Die größte türkische Oppositionspartei CHP rügt die erneute Verlängerung. Die Gesetzeslage biete auch ohne die Notstandsregelungen ausreichend Möglichkeiten, um den Terror zu bekämpfen, sagte der CHP-Abgeordnete Sezgin Tanrikulu der Deutschen Presse-Agentur am Mittwoch. Die Terror-Begründung hat nach Ansicht von Tanrikulu "keine Gültigkeit". Schon vor dem Putschversuch vom 15. Juli habe es zahlreiche Terroranschläge in der Türkei gegeben, sagte er. 

Eigentlich hätte der Ausnahmezustand, den Staatspräsident Recep Tayyip Erdogan kurz nach dem Putschversuch vom 15. Juli 2016 ausgerufen hatte, schon im Oktober auslaufen sollen, wurde da aber verlängert. Nun hätte er am 19. Januar ausgelaufen sollen - abermals kam dem eine Verlängerung zuvor, ermöglicht durch die islamisch-konservative Regierungspartei AKP und die kleinste Oppositionspartei, die ultranationalistische MHP. Die übrigen Oppositionsparteien, die Mitte-Links-Partei CHP und die pro-kurdische HDP - waren strikt dagegen.

Während des Ausnahmezustands kann der Staatspräsident weitgehend per Dekret durchregieren. Die Dekrete haben Gesetzeskraft und müssen vom Parlament nur im Nachhinein abgenickt werden. Seit dem Putschversuch sind mehr als 100.000 Staatsbedienstete festgenommen, suspendiert oder entlassen worden. Auch zahlreiche kritische Medienhäuser wurden geschlossen.

Erdogan macht die Bewegung des in den USA lebenden Predigers Fethullah Gülen für den Putschversuch vom Sommer verantwortlich. Nach Angaben von Anadolu wurden seitdem mehr als 41.000 Verdächtige wegen mutmaßlicher Gülen-Verbindungen in Untersuchungshaft genommen. Die Gülen-Bewegung gilt in der Türkei - ebenso wie etwa der IS oder die verbotene kurdische Arbeiterpartei PKK - als Terrororganisation.

Reform zur Schwächung des Parlaments

Prinzipiell kann das Parlament den Ausnahmezustand vorzeitig aufheben. Von nächstem Montag an soll sich das Parlament mit der geplanten Verfassungsreform zur Einführung eines Präsidialsystems beschäftigen. Wenn (wie von der Regierung angestrebt) mindestens 330 der 550 Abgeordneten für die Reform stimmen, kommt es vermutlich im Frühjahr zu einem Referendum. Die Regierung hatte ursprünglich angekündigt, dass der Notstand vor einem solchen Referendum aufgehoben würde, nun wird er dennoch verlängert.
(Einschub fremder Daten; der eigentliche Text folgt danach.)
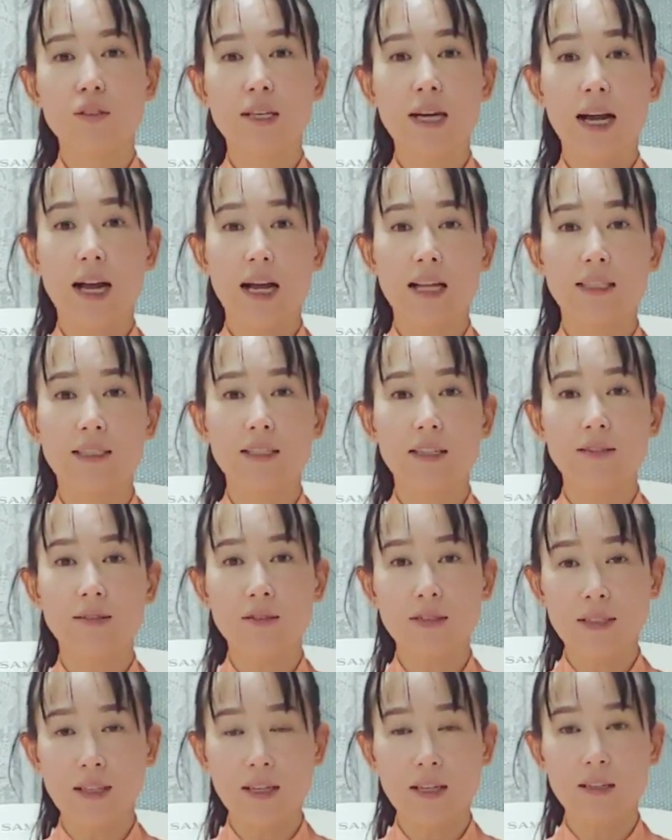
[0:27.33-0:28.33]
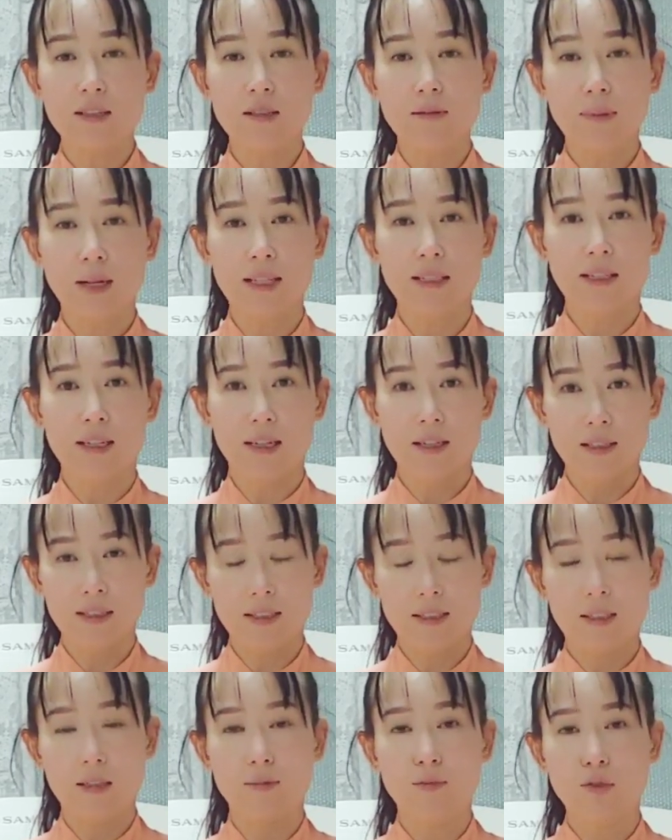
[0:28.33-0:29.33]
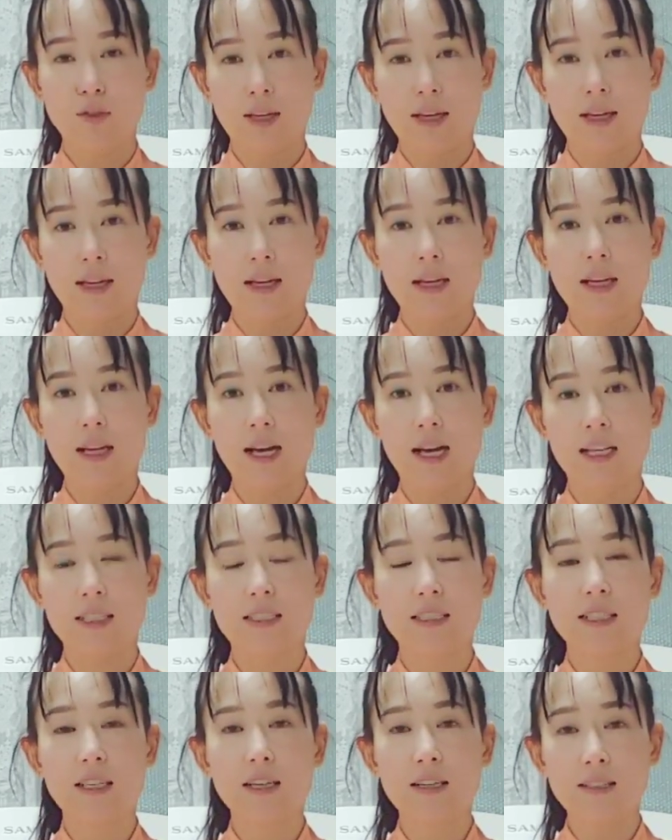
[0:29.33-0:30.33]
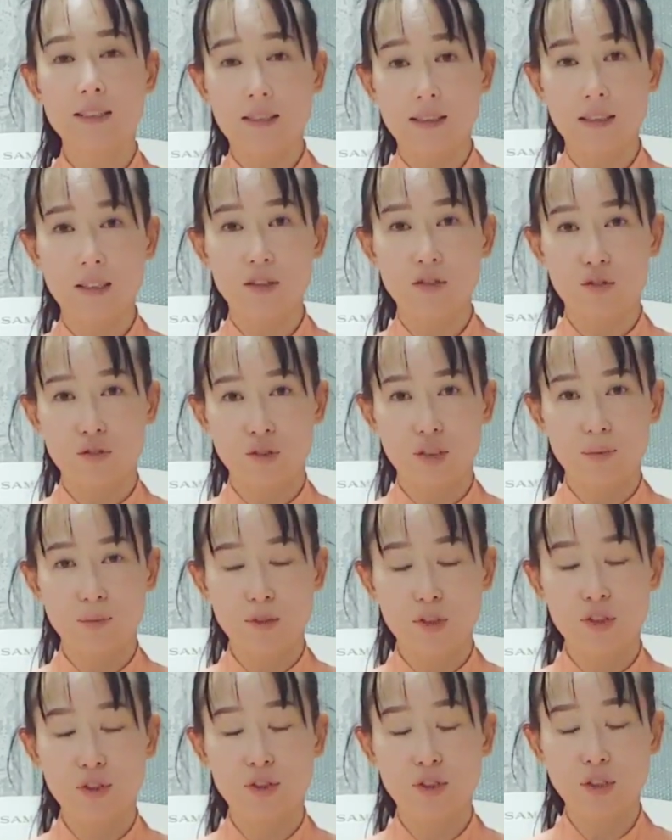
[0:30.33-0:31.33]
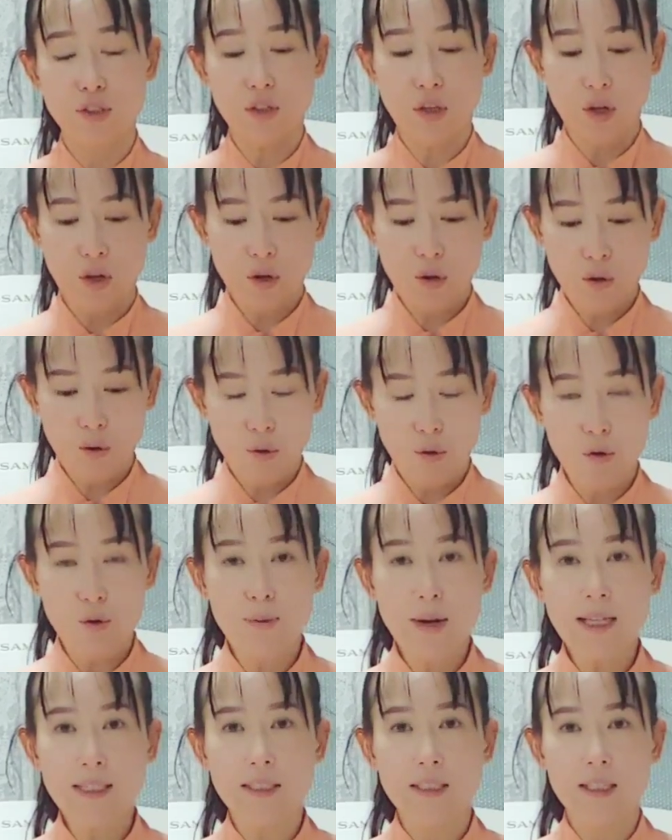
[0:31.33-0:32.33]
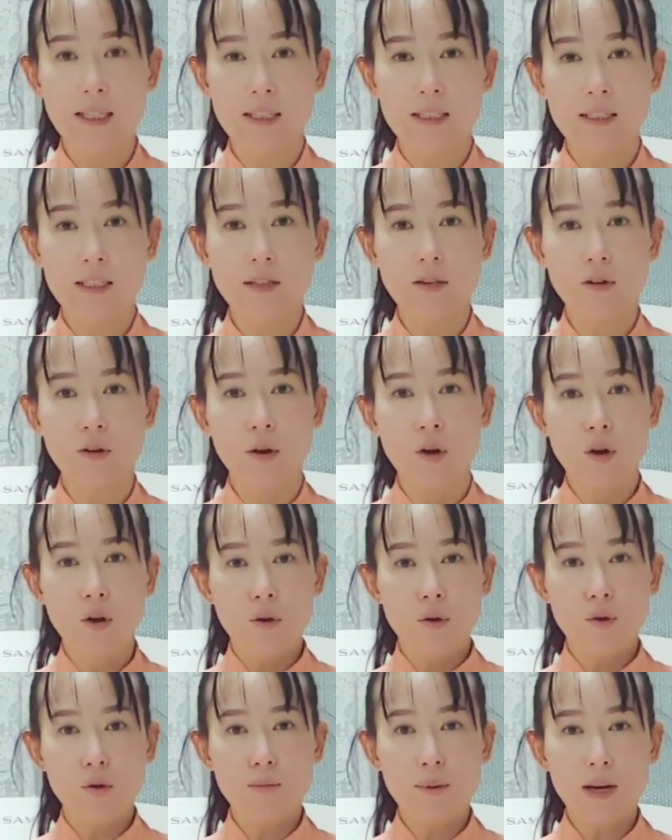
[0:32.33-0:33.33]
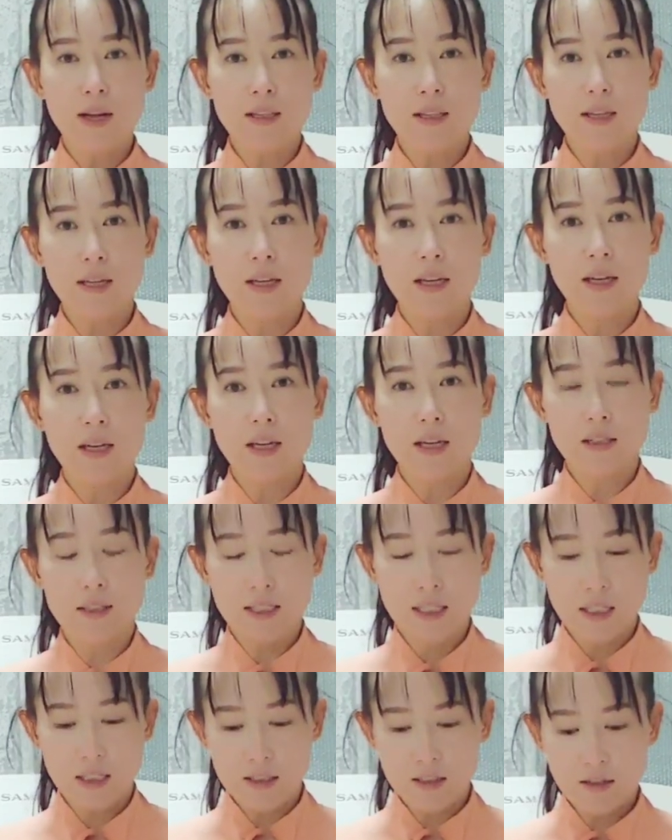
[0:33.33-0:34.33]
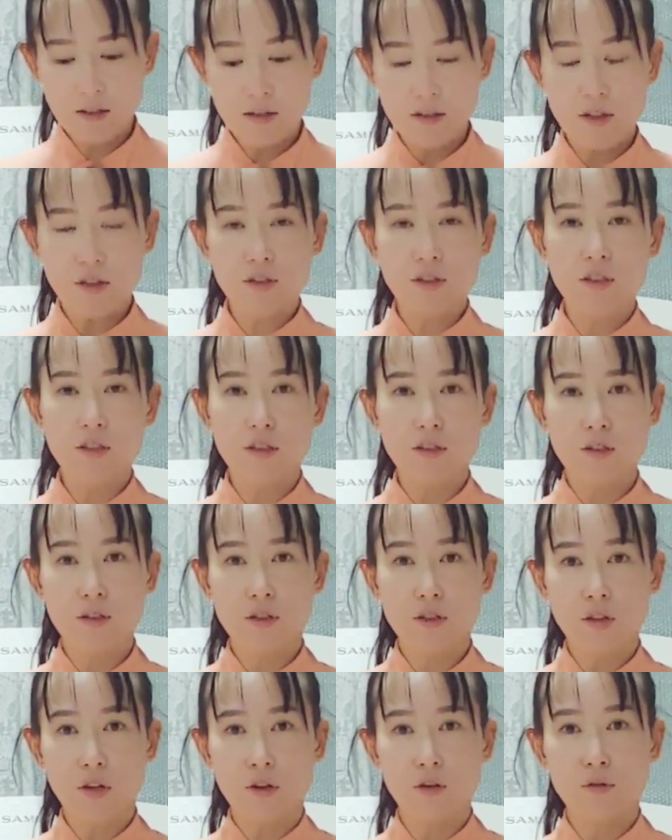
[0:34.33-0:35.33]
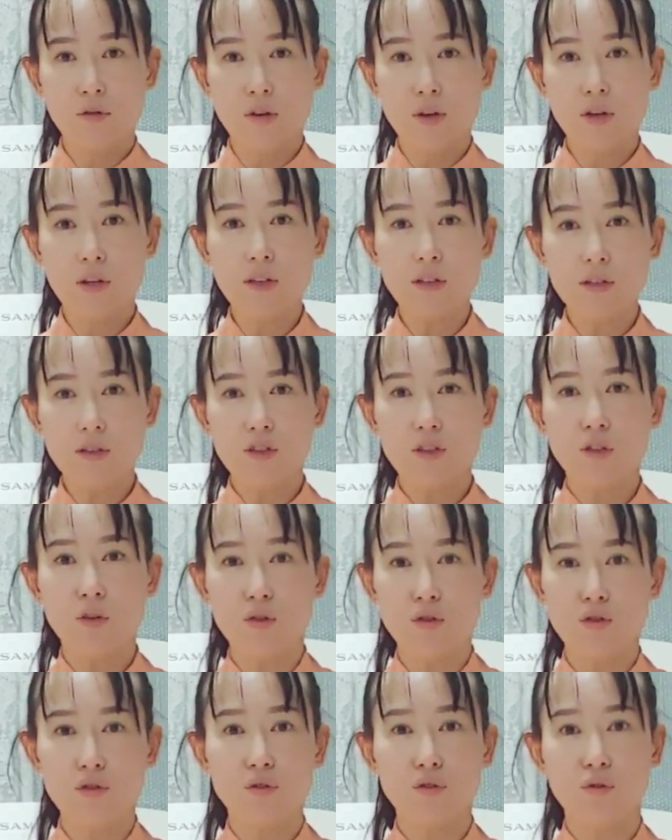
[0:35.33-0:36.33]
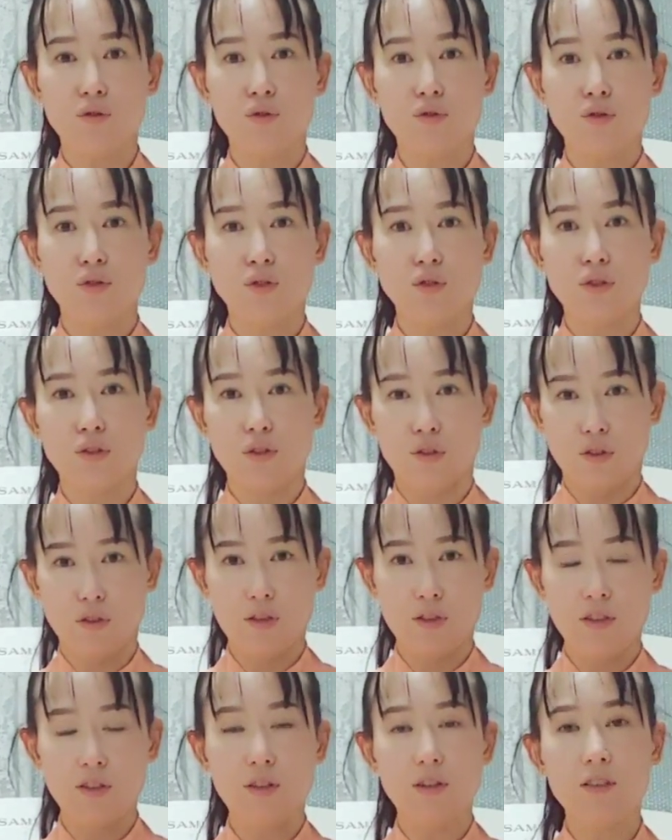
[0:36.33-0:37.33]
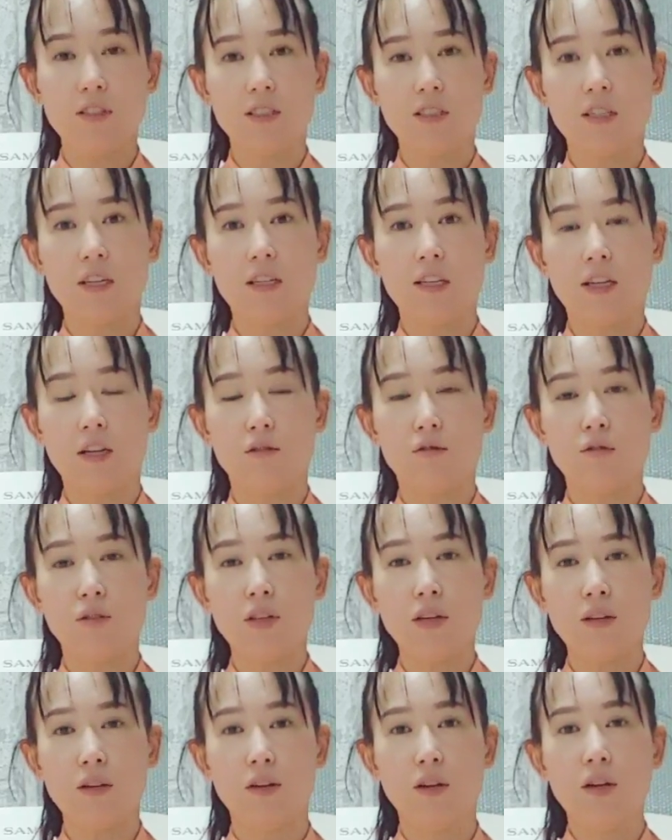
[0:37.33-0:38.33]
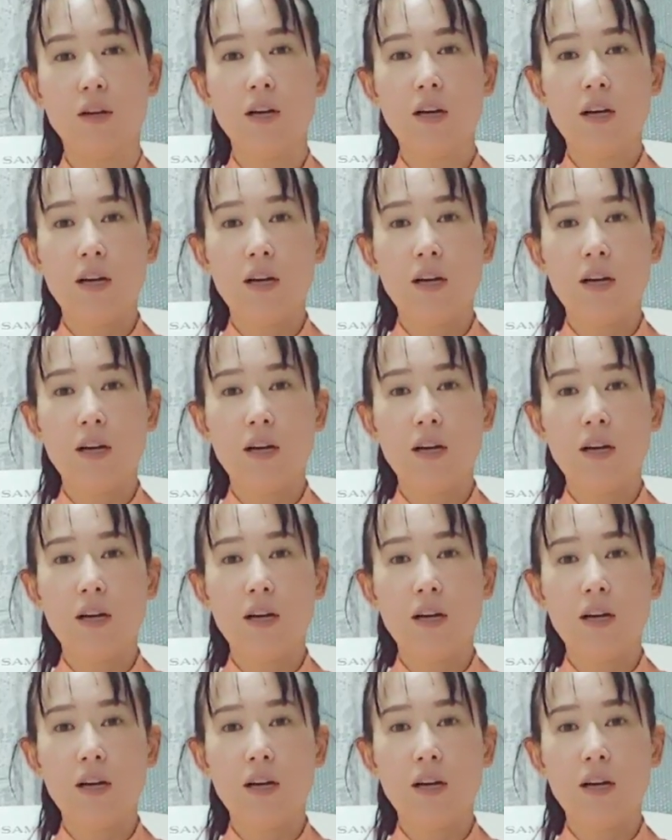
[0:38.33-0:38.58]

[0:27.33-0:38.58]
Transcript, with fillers: 우리가 앉아서 생활을 많이 하기 때문에 앉아있을 때 중심축은 골반이겠죠. 골반이 틀어졌을 경우 척추도 틀어지게 되고요.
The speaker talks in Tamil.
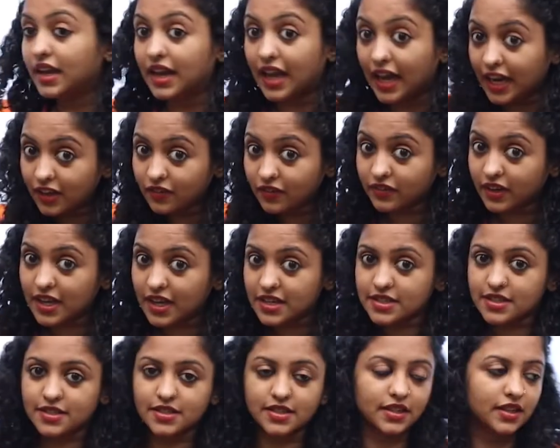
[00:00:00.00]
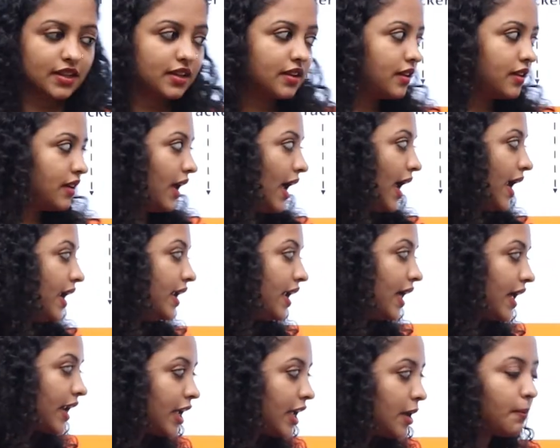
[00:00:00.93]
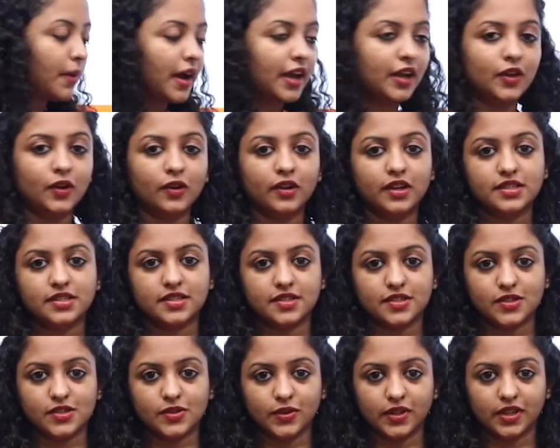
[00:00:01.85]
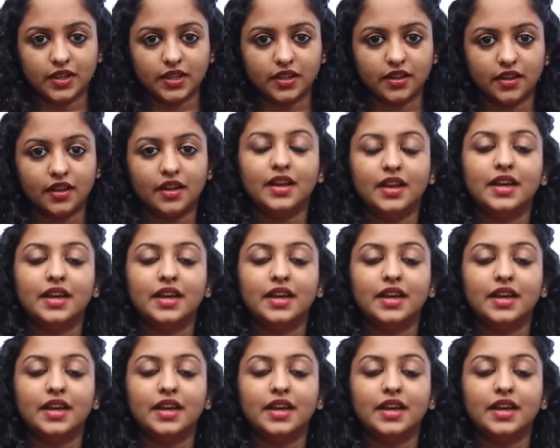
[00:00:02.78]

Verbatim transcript: லைவ் கிளாஸஸ் இருக்குது அண்ட் நிறைய மைக்ரோ லெசன்ஸும் இருக்குது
Die Reform würde Erdogan deutlich stärken und das Parlament schwächen. Die AKP verfügt über 316 Stimmen im Parlament. MHP-Chef Devlet Bahceli hat seine Unterstützung für die Reform bereits zugesagt, während die CHP und die HDP Sturm gegen die Reform laufen. Beide Parteien werfen Erdogan vor, eine Diktatur errichten zu wollen.